AF_XDP is often used for L2/L3 forwarding, UDP, custom transports, so I
was afraid some existing solutions might be relying on CQ entries implying
successful Tx.
Generally this issue is highly unlikely yet a thing we need to address so
let's follow your approach, but for that we need to update documentation
and align ZC side so that we would not have to deviate test cases.
>
> CQ works somehow as a notification that tells user space whether the
> kernel receives the data from the app and handles them. Without
> putting them in the CQ, the only thing for userspace to do is simply
> wait.
I don't follow the last part of the sentence but let's disregard it.
Userspace gets errno/retcode in generic xmit so it is aware of underlying
issues and then it's app job to act upon it.
>
> With that said, IMHO, I cannot figure out why we need a separate queue
> or something like that. Of course, a new notification that handles all
> the possible/potential exceptions and contributes to the performance
> of the upper layer is worth a try :) The latter is crucial.
We discussed with Magnus it would be good to have a dedicated xsk_queue
stat for that case, such as 'oversized_descs' which would be bumped by the
amount of descs produced to CQ.
>
> >
> > Does it make sense?
> >
> > Besides, even though we would stay with proposed changes, behavior between
> > modes should be aligned. Right now ZC seems to be broken in touched
> > regions here - when we hit the limit of frags via pool->xdp_zc_max_segs,
> > we break the loop and discard the packet, never post it to CQ and these
> > descs are lost from user space POV. Then we would continue on next call
> > and interpret the rest of too big packet as a separate one (clamped) and
> > therefore submit corrupted packet to HW.
>
> Right, this is how the previous selftests changes pollute the
> subsequent tests after that. I think the new version of the attachment
> should pass all the tests since I put all the CONTD tests separately
> into another two functions? It's pointless to test those in the zc
> mode.
We need analogous fix on ZC, then no such quirks in tests should exist.
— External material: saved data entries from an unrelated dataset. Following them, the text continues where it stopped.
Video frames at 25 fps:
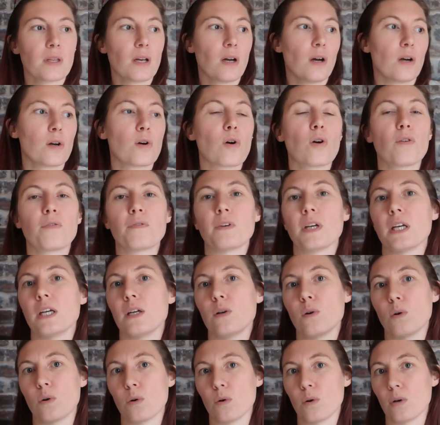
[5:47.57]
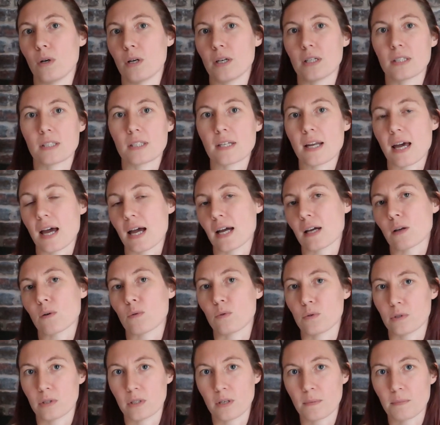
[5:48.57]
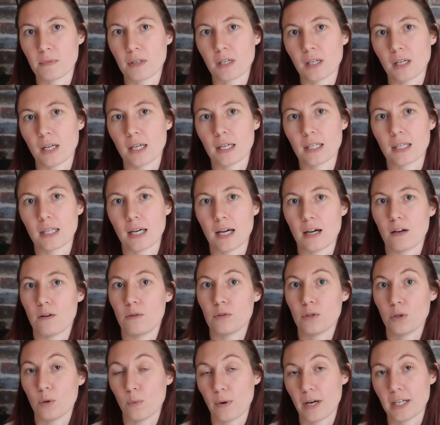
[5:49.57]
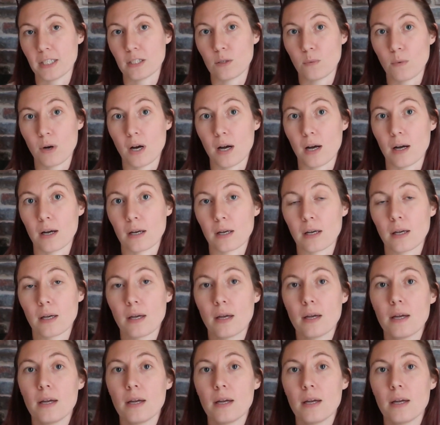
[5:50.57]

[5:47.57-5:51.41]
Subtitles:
a coffee or a snack or something like that on your way to work.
Test is doing the same thing regardless of underlying mode. Only the range
differ (MAX_SKB_FRAGS vs pool->xdp_zc_max_segs).
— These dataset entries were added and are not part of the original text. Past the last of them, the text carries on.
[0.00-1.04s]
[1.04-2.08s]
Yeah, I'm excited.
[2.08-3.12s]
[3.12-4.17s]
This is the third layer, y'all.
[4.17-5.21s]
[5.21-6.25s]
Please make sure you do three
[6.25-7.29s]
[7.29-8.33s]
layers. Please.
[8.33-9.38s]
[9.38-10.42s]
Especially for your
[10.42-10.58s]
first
To wrap up, I see it like this, moving forward:
1. fix docs
2. add ss stat
3. wait for me with ZC fixes (I'm slow!)
4. inspect if tests will fly
Let me know your thoughts! Maybe Stan wants to chime in?
Maciej
>
> As to the series, if no objections or any suggestions jump into the
> thread, I'll post the series within a week.
>
> Thanks,
> Jason
>
> >
> > I'll be looking at ZC API but i do think we need a common approach,
> > mode-agnostic.
> >
> > Thanks,
> > Maciej
> >
> > >
> > > Thanks,
> > > Jason
> > >
> > > >
> > > > Really I don't think I have much time to spend on these tests which
> > > > makes me feel extremely annoyed... It's not easy to analyze the code
> > > > without a reproducer. The good news is that now I highly suspect that
> > > > this kind of CONT test cases pollute the whole cq which affects other
> > > > tests. Before I give up on the 0003/0004 patches, I'd like to hear
> > > > some advice from you. Thank you.
> > > >
> > > > My original intention was to push batch xmit forward but at that time
> > > > sashiko pointed out some unrelated bugs accidentally.
> > > >
> > > > Thanks,
> > > > Jason
> > > >
> > > > >
> > > > > >
> > > > > > Thanks,
> > > > > > Jason
> > > > > >
> > > > > > >
> > > > > > > >
> > > > > > > > Thanks,
> > > > > > > > Jason
> > > > > > > >
> > > > > > > >
> > > > > > > > >
> > > > > > > > > >
> > > > > > > > > >
> > > > > > > > > > Jason Xing (5):
> > > > > > > > > > xsk: cache csum_start/csum_offset to fix TOCTOU in xsk_skb_metadata()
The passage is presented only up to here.